To the contrary, the tunnel model also allows for convergence points, where two fields arrive at the same idea or conclusion via different routes.

A convergence point in a research field.

One specific example of this is the development of principal component analysis (PCA), which is a statistical tool for dimensionality reduction. PCA has been discovered and rediscovered by statisticians, probabilistic modelers, deep learning enthusiasts, and game theorists. All of these groups framed the problem in a unique way, but they ultimately arrived at the same idea.

Fragmentation and close misses

Importantly, the tunnel model implies that the body of scientific knowledge is fragmented, and that there remain lots of open questions even in areas directly adjacent to well-studied fields. Also, there may be many “so-close-yet-so-far” when a researcher or research community decides to pursue one avenue of research when a more fruitful avenue was right next door. In the model, this corresponds to a tunnel just barely missing a success when it could have turned and easily obtained it.

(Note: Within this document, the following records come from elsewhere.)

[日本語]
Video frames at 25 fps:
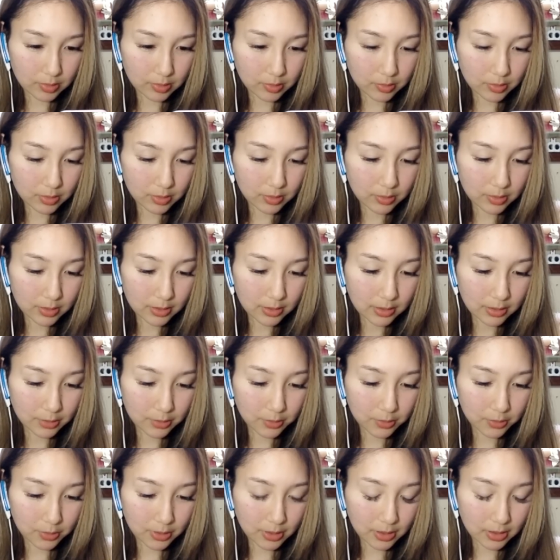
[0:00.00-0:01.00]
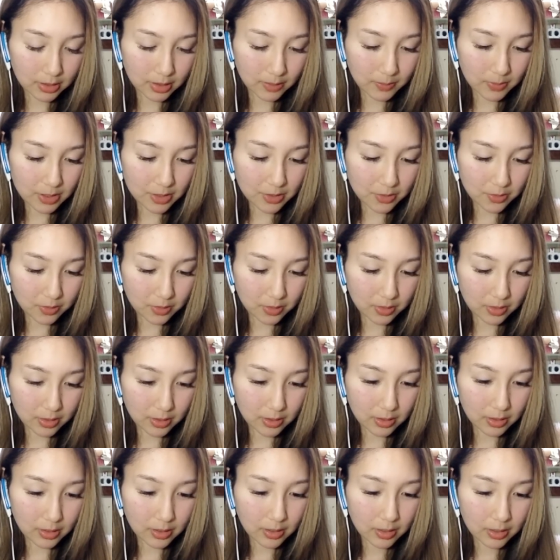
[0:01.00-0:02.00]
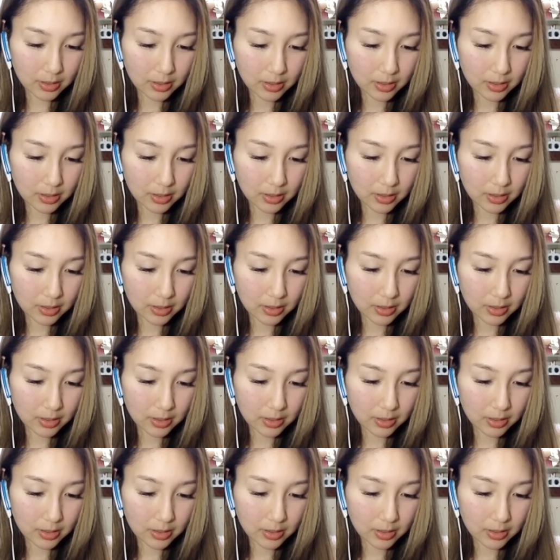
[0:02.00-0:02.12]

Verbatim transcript: これぐらいなら通るね。ダメージ。オッケー。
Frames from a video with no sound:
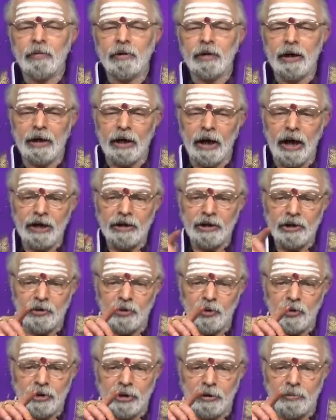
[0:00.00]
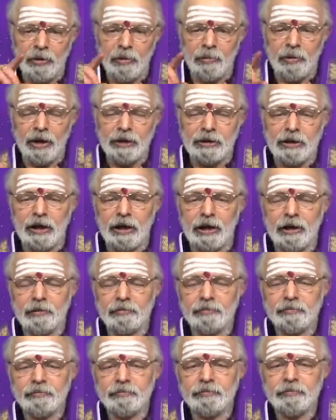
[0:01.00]
నా కార్తీకో శుభమాస
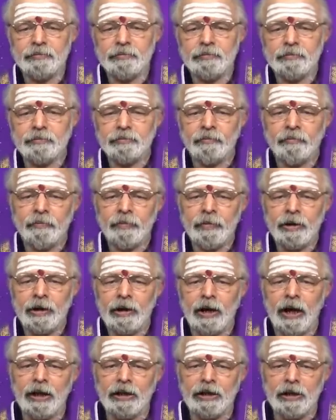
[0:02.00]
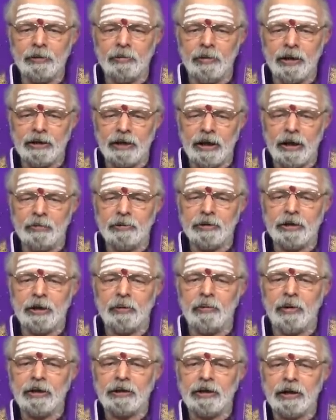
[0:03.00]
కార్తీక మాసాన్ని మించిన
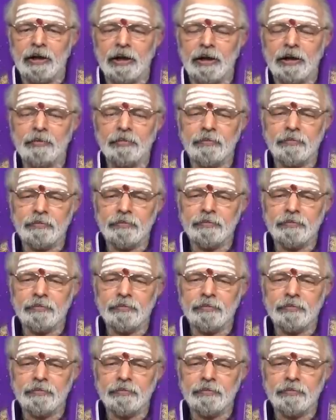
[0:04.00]
మాసం లేదు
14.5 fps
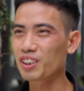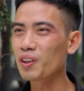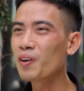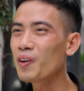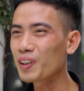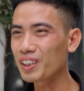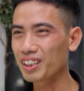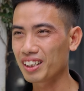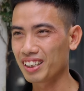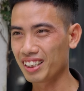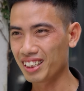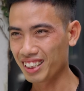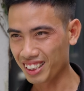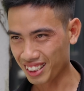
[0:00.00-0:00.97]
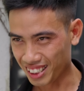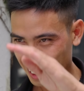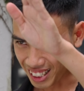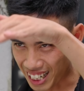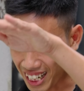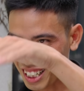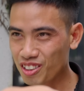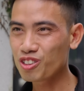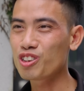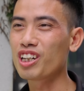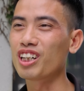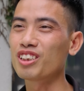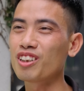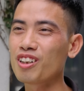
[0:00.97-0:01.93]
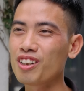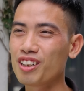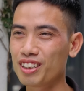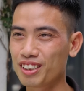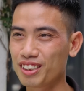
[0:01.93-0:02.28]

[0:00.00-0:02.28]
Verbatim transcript: tốt lại đây chú thưởng cho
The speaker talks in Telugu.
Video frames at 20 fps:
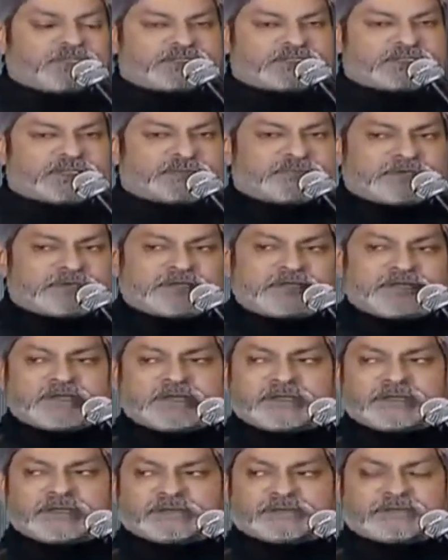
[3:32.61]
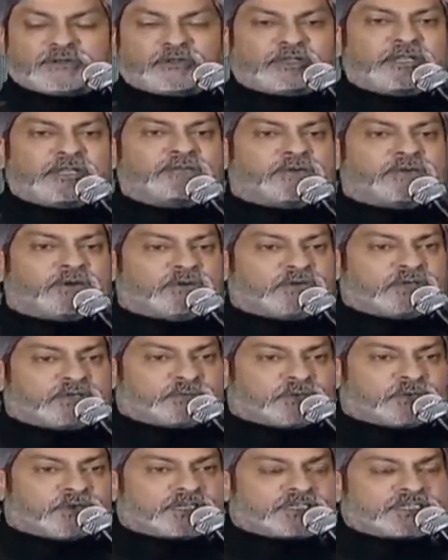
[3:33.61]
సో ఐమ్ రియలీ లుకింగ్ ఫార్వర్డ్ టు
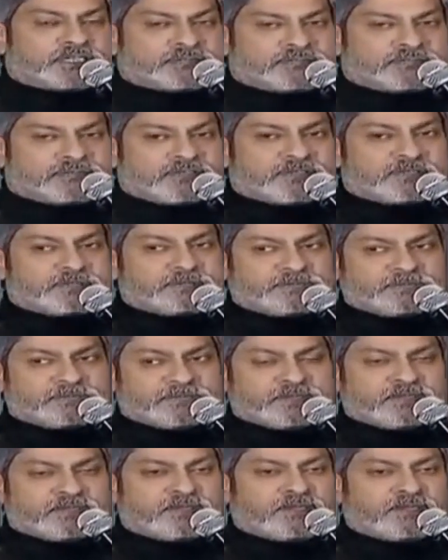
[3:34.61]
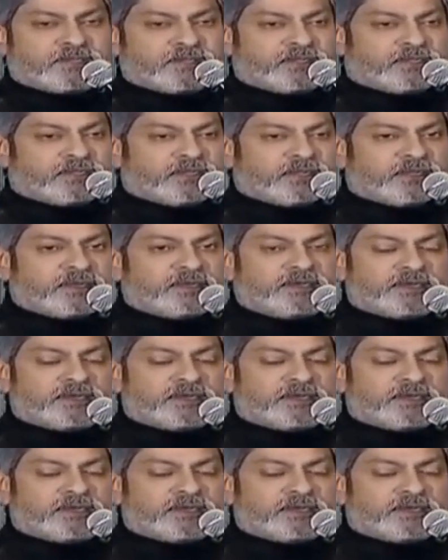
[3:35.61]
వాట్స్ ద ఫిల్మ్ అండ్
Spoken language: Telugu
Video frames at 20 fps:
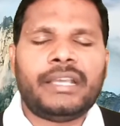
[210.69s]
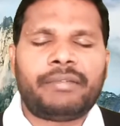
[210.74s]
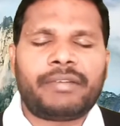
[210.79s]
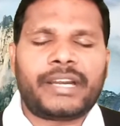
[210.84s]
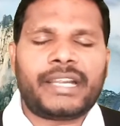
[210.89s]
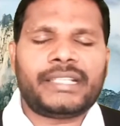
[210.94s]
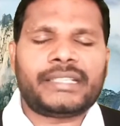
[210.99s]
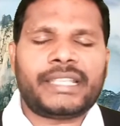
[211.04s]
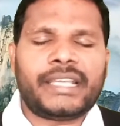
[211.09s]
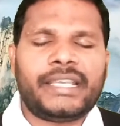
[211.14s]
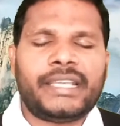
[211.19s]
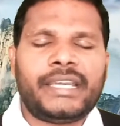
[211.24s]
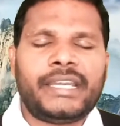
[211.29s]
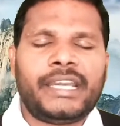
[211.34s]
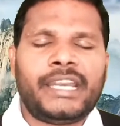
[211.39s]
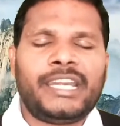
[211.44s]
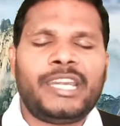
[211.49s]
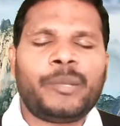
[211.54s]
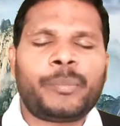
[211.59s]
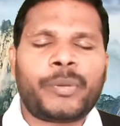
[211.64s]
ఎవరైతే
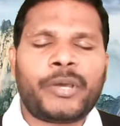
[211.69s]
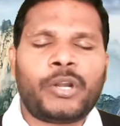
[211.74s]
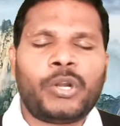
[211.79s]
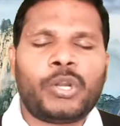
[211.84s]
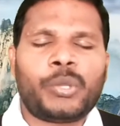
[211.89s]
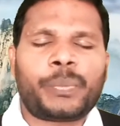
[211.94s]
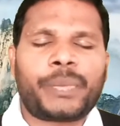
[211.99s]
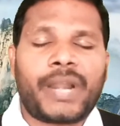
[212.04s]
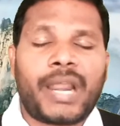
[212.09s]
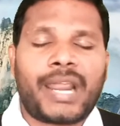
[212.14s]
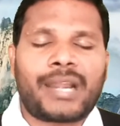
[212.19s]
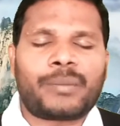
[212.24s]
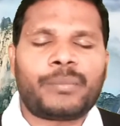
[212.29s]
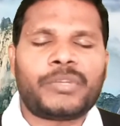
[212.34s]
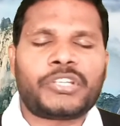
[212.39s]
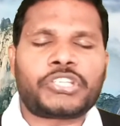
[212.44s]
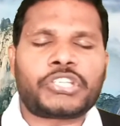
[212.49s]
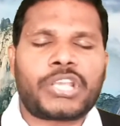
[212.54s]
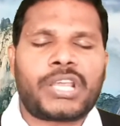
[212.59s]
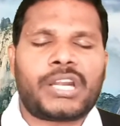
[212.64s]
ఎన్నెన్ని పనులు
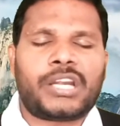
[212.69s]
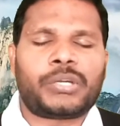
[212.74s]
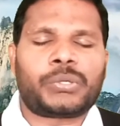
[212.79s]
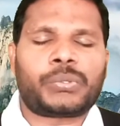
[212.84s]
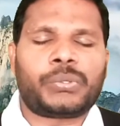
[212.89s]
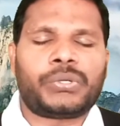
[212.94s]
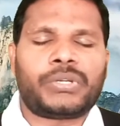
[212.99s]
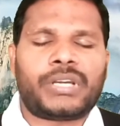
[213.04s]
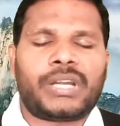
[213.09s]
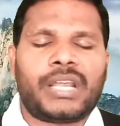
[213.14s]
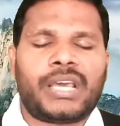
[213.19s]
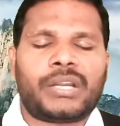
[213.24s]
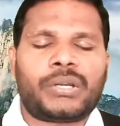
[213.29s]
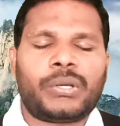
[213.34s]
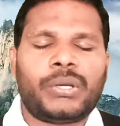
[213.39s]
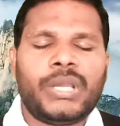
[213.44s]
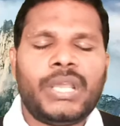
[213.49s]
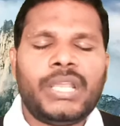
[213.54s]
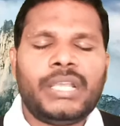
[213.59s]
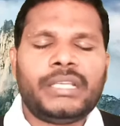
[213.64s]

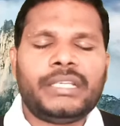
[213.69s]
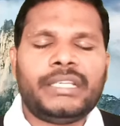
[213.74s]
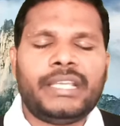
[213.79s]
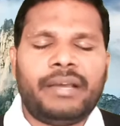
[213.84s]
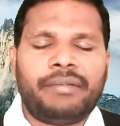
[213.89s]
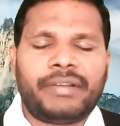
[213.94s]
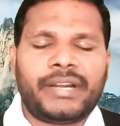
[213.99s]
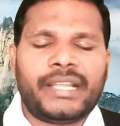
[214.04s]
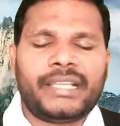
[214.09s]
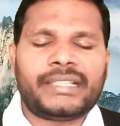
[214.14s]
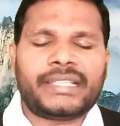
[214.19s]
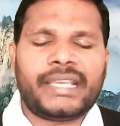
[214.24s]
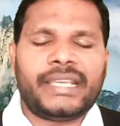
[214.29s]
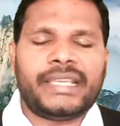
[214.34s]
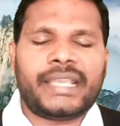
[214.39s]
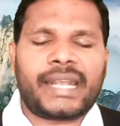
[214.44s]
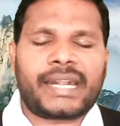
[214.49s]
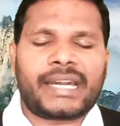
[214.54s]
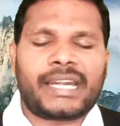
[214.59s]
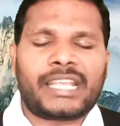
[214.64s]
ప్రారంభించాలనుకుంటున్నారో ఎవరైతే
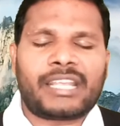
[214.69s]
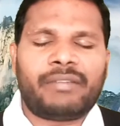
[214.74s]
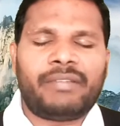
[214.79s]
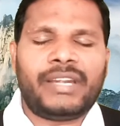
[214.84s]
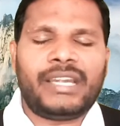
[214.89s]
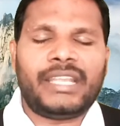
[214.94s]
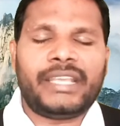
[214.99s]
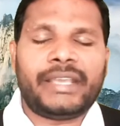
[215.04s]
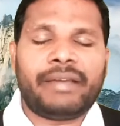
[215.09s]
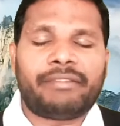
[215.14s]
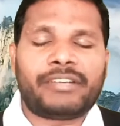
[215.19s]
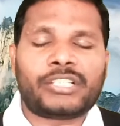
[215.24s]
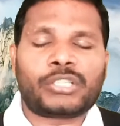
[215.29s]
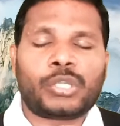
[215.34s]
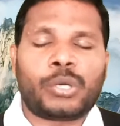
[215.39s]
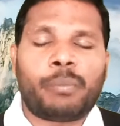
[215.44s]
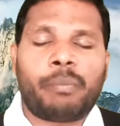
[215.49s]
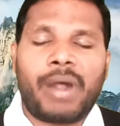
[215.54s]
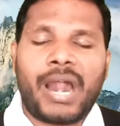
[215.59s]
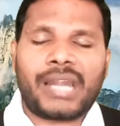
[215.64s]
ఎక్కడికి వెళ్ళి
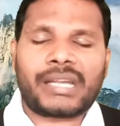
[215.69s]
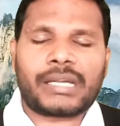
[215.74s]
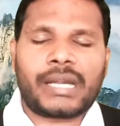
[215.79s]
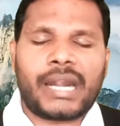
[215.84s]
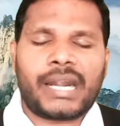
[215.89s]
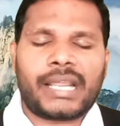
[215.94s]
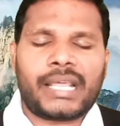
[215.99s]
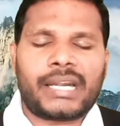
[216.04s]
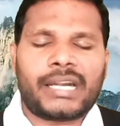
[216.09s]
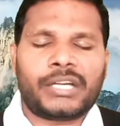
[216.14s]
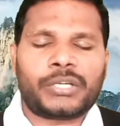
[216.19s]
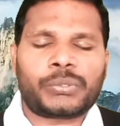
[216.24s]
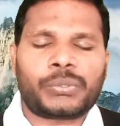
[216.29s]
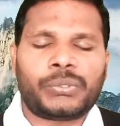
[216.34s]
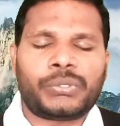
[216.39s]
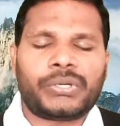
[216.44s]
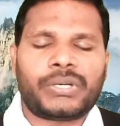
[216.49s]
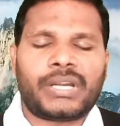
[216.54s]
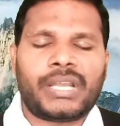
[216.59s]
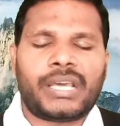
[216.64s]
ఎవరితో
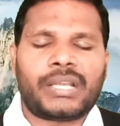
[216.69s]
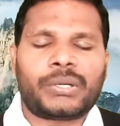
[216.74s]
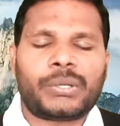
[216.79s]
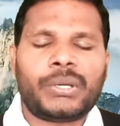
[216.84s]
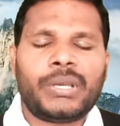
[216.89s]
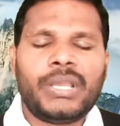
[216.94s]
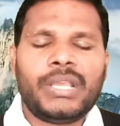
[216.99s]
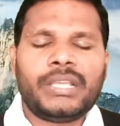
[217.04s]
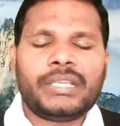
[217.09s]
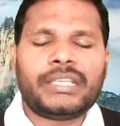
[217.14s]
మాట్లాడాలనుకుంటున్నారో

Cross-disciplinary research

Finally, the tunnel model implies that it’s difficult and laborious to draw connections between research fields. Consider a researcher who specializes in field A and is trying to make connections between her work in field A and another field, which we’ll call field B. The scientist currently sits at the end of tunnel A. In order to make connections between A and B, she would either have to start chipping away in the general direction of tunnel B, or walk back to the base where tunnels A and B meet and start chipping away at the corner between A and B. These two approaches map onto two cross-disciplinary research styles that are observed in practice:

  1. Building connections between A and B from first principles, which takes more time and could even be futile in the end (equivalent to walking back to convergence point of A and B).
  2. Haphazardly applying state-of-the-art knowledge or techniques from field A to the frontier of field B without drawing on more fundamental or older knowledge from the fields (equivalent to trying to brute-force a new tunnel from endpoint of A to endpoint of B).

Consider an example: the application of statistical and machine learning (ML) tools to the study of genetics and genomics. The diagram below depicts this scenario.

The “stats/ML” tunnel on the left shows the progression from linear models to more complex tools like Gaussian processes and deep neural networks. (Of course, this is an extreme simplification meant for demonstration purposes.) The “genomics” tunnel on the right shows the progression from basic inheritance studies used by scientists like Gregor Mendel to more modern technologies that allow for broad sequencing of genomes.

It may be tempting to directly apply complex ML tools, such as state-of-the-art deep neural networks, to the latest high-throughput genomic data. And in many cases, there may be useful downstream insights from doing so. However, given the complexity of each field at the end of its tunnel, it’s difficult to fully understand the assumptions and consequences of such an application. Deep neural networks are still poorly understood theoretically, and genomic assays are still noisy and imperfect representations of reality. Thus, a perfect union of the two remains extremely difficult given the sharp divergence between the fields.

Conclusion

While it’s certainly an imperfect model of research endeavors, the tunnel model elucidates some important aspects of the research process across multiple time scales.